Optimizer Configuration
- model.optimizer.class_path: Path to the optimizer class, set to
torch.optim.Adam
. - model.optimizer.init_args: Initialization arguments for the optimizer.
- lr: Learning rate, set to 3e-3.
Data Configuration
- data.hdf5_path: Path to the HDF5 file containing the dataset.
- data.faults_path: Path to the YAML file specifying faults.
- data.class_names: List of class names for classification:
- water, background, air, root, soil
- data.input_channels: Number of input channels, set to 1.
- data.train_samples: List of paths to training samples:
- maize/coarse/loose, maize/fine/dense
- data.height_range: Range of heights to consider, from 1000 to 1100.

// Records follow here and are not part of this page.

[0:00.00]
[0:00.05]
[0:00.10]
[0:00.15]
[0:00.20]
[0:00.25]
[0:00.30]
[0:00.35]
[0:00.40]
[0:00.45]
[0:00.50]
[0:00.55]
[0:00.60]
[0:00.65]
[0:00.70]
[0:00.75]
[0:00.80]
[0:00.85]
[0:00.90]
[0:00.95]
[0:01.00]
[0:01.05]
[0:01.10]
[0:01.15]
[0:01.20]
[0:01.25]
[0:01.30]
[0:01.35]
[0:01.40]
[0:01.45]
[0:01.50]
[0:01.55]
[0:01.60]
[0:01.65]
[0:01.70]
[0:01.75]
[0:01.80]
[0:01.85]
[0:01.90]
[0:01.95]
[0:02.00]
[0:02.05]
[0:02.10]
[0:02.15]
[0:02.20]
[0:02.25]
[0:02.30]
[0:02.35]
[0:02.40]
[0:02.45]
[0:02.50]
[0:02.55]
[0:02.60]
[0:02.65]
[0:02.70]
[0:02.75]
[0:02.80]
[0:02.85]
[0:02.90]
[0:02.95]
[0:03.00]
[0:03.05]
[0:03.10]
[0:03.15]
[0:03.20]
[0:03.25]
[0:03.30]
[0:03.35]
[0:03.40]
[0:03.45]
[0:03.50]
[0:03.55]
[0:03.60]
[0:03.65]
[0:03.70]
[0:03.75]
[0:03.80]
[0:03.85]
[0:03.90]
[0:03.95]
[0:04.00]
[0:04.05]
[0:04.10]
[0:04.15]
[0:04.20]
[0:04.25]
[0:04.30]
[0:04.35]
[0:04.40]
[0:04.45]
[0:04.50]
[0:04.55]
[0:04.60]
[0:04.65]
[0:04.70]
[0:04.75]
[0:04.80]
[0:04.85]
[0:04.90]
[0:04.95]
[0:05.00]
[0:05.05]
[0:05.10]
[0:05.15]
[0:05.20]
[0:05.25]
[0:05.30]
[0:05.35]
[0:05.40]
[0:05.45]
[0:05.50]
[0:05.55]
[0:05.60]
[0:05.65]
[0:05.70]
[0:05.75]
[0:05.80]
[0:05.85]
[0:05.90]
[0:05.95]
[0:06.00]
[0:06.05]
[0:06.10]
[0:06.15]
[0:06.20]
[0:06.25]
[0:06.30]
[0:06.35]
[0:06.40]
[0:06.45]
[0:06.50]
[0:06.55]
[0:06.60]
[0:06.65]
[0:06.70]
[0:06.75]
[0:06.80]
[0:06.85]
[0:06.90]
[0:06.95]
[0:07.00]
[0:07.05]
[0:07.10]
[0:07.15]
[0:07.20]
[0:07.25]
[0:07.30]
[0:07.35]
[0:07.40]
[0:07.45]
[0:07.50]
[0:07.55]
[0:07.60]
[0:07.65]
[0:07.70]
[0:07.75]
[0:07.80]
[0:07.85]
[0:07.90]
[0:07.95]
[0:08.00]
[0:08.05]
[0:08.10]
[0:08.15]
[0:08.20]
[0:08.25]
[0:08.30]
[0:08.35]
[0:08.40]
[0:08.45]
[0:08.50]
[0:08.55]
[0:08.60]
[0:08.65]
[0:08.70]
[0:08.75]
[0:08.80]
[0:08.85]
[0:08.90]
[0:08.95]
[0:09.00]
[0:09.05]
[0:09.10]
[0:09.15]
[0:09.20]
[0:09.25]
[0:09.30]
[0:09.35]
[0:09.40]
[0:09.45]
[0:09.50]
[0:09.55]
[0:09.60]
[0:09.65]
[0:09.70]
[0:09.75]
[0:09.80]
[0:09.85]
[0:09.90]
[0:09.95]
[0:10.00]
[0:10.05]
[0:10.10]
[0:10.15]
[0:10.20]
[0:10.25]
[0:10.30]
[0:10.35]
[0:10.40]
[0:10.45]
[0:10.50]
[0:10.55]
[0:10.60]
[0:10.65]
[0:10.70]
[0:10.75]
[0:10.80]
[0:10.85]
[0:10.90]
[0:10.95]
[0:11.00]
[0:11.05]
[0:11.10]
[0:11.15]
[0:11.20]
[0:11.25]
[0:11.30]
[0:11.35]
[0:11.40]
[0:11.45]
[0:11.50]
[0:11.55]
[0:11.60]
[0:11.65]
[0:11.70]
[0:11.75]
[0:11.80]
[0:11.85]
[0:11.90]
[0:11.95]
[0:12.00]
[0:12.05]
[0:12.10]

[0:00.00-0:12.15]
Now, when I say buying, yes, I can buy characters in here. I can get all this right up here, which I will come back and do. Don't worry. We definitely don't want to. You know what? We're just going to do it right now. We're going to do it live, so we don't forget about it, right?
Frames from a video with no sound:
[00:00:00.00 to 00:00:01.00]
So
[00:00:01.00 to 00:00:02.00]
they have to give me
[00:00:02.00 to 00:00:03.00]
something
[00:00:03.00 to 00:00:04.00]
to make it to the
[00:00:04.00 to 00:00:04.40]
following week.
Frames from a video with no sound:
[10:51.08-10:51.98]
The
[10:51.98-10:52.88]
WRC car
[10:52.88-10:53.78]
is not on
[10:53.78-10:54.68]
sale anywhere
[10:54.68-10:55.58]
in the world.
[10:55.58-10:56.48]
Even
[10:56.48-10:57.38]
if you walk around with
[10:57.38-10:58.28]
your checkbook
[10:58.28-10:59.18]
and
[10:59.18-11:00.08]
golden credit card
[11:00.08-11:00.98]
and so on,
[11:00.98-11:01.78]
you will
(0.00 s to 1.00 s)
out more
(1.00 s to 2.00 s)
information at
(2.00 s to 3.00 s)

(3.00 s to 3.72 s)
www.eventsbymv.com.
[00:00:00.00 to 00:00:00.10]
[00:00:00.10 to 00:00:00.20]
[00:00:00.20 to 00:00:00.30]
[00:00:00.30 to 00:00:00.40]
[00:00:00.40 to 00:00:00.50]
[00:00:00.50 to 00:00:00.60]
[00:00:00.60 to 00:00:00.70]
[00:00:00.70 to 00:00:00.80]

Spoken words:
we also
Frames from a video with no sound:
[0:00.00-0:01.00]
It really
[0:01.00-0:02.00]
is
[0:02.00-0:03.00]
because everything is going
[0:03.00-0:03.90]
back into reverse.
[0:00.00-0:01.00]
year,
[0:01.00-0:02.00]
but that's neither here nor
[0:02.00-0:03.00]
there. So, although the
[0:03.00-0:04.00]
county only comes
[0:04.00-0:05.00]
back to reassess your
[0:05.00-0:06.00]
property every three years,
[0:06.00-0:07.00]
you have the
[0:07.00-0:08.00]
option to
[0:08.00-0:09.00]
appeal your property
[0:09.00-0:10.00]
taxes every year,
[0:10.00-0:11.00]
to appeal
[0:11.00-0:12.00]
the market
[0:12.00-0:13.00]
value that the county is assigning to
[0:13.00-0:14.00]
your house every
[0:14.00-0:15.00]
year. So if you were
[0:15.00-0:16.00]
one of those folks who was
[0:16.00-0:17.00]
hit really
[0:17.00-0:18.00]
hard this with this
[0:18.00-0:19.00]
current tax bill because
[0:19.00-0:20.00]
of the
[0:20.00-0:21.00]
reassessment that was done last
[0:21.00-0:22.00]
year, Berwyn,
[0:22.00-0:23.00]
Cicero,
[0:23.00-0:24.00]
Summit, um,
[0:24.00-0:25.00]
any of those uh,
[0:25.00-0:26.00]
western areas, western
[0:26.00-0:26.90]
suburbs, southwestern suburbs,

- data.train_day_range: Days to include in the training set, from 2 to 3.
- data.validation_split: Fraction of the data to use for validation, set to 0.1.
- data.seed: Random seed for data shuffling, set to 42.
- data.batch_size: Batch size, set to 4.
- data.num_workers: Number of workers for data loading, set to 2.
- data.dimension: Dimensionality of the data, set to 2.
- data.patch_size: Patch size for data extraction, set to 512.
- data.patch_border: Border size around each patch, set to 16.
Checkpoint Path
- ckpt_path: Path to a checkpoint for resuming training, set to
null
to start fresh.